Talks between Iran and the major powers, which started in April 2021 with the indirect participation of the United States, have stalled since March.

While an agreement was presented shortly before as “imminent”, the process was derailed, and talks in Qatar at the end of June did not lead to any progress.

“Nothing Guaranteed”

In a final attempt, the head of European diplomacy, Josep Borrell, submitted a draft compromise on July 26 and called on the parties to accept it to avoid a "dangerous crisis".

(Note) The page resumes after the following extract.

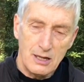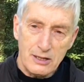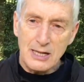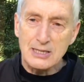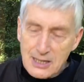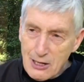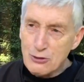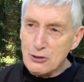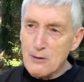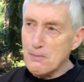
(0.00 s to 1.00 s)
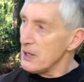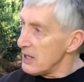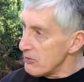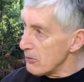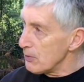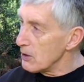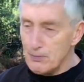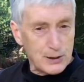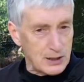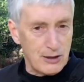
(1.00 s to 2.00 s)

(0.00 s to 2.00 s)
That sounds unbelievable, but they have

Iran was in the process shown "optimistic", Mr. Bagheri saying he was "ready to conclude the negotiations within a short time".

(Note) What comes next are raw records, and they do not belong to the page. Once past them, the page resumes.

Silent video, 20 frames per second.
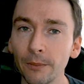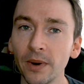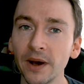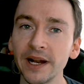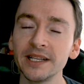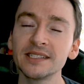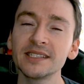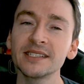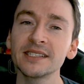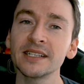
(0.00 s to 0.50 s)
but
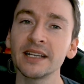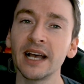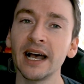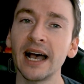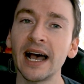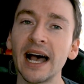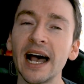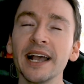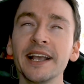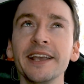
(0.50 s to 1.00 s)
it's
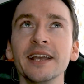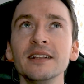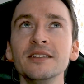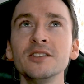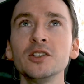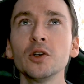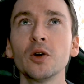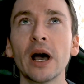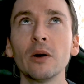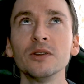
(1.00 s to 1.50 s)
akin
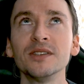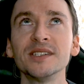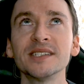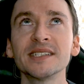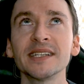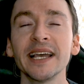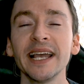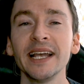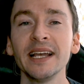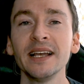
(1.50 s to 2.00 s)
to, I would
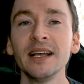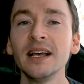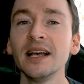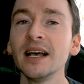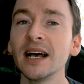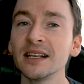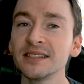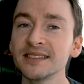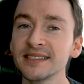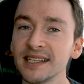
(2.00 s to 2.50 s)
say,
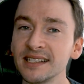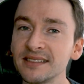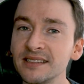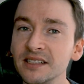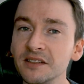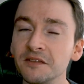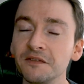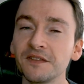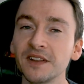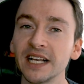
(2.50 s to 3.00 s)

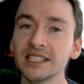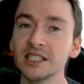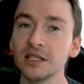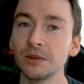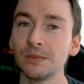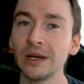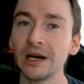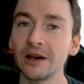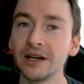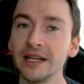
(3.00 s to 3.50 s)
assisted
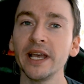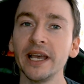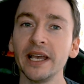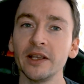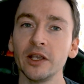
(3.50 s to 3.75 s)
flexibility.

"In this round of talks (...), discussions will be held on the ideas presented by the participants, in particular those presented this week by Iran to the other party", specified the spokesperson of the ministry, Nasser Kanani, in a press release.

Asked by AFP, a European diplomat based in Vienna welcomed "a meeting which shows everyone's desire to move forward".

"It's positive, but at the same time there is absolutely nothing guaranteed," he warned. "We've been trying to conclude the negotiations for months."

"Expectations are rightly low for this new talk session," said Henry Rome, Iran specialist at US consultancy Eurasia Group.

He mentions persistent "differences" between the United States and Iran "on several key issues": the sanctions to be lifted, Tehran's request for guarantees and the closure of an investigation by the International Security Agency. Atomic Energy (IAEA), the UN nuclear watchdog.

So why come back around the table now? "The other options are unattractive, so neither side is ready to bury negotiations," said Ali Vaez of the conflict prevention organization International Crisis Group.

"Very, very quickly"

Concluded by Iran and six powers (Russia, United States, China, France, United Kingdom and Germany), the JCPOA aims to guarantee the civilian character of Iran's nuclear program, accused of seeking to acquire the atomic weapon despite its denials.

But following the unilateral withdrawal of the United States in 2018 at the instigation of Donald Trump and the reinstatement of American sanctions, Tehran has gradually freed itself from its obligations.

Iran thus exceeded the uranium enrichment rate of 3.67% set by the JCPOA, rising to 20% at the start of 2021. Then it crossed the unprecedented threshold of 60%, approaching the 90% necessary for the making a bomb, while limiting access to IAEA inspectors.

"The program is going very, very quickly (...), growing in ambition and capacity," IAEA Director General Rafael Grossi said on Tuesday during a press conference at United Nations headquarters. At New York.

"In the nuclear field, good words are not enough," he insisted, calling on Iran for "transparency".